TASK INSTRUCTIONS: Starting at the line that contains "[00:03:59.65]" in the listing below, write out every line word for word until you have written the line that contains "Silent video, 20 frames per second.".

RECORDS FOR THIS TASK:
________________________

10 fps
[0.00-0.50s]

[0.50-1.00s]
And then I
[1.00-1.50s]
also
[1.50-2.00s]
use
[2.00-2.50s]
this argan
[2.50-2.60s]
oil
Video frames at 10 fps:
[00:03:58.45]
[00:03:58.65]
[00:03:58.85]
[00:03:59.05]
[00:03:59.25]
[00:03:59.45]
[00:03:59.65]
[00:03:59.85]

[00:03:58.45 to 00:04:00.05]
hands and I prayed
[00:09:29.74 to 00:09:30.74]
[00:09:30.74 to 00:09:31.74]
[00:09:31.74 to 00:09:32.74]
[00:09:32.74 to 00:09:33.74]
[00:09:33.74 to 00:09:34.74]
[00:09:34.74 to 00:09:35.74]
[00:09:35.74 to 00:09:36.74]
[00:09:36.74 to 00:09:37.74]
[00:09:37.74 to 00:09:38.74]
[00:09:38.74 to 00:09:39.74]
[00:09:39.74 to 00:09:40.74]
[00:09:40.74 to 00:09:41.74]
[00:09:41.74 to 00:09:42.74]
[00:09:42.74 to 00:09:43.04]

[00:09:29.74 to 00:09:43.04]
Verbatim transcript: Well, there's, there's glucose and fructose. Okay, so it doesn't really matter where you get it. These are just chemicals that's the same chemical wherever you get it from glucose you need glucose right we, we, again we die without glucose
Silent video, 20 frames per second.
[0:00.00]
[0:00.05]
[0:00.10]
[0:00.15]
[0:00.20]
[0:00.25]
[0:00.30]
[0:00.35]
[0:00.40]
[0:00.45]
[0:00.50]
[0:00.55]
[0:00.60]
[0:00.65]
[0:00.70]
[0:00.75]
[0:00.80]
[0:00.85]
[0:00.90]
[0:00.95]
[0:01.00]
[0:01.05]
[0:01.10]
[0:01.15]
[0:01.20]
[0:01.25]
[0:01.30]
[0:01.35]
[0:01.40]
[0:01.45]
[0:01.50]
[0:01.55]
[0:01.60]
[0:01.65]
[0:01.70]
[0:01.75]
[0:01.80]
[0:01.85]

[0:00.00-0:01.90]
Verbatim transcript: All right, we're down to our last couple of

________________________

EXERCISE SOLUTION:
[00:03:59.65]
[00:03:59.85]

[00:03:58.45 to 00:04:00.05]
hands and I prayed
[00:09:29.74 to 00:09:30.74]
[00:09:30.74 to 00:09:31.74]
[00:09:31.74 to 00:09:32.74]
[00:09:32.74 to 00:09:33.74]
[00:09:33.74 to 00:09:34.74]
[00:09:34.74 to 00:09:35.74]
[00:09:35.74 to 00:09:36.74]
[00:09:36.74 to 00:09:37.74]
[00:09:37.74 to 00:09:38.74]
[00:09:38.74 to 00:09:39.74]
[00:09:39.74 to 00:09:40.74]
[00:09:40.74 to 00:09:41.74]
[00:09:41.74 to 00:09:42.74]
[00:09:42.74 to 00:09:43.04]

[00:09:29.74 to 00:09:43.04]
Verbatim transcript: Well, there's, there's glucose and fructose. Okay, so it doesn't really matter where you get it. These are just chemicals that's the same chemical wherever you get it from glucose you need glucose right we, we, again we die without glucose
Silent video, 20 frames per second.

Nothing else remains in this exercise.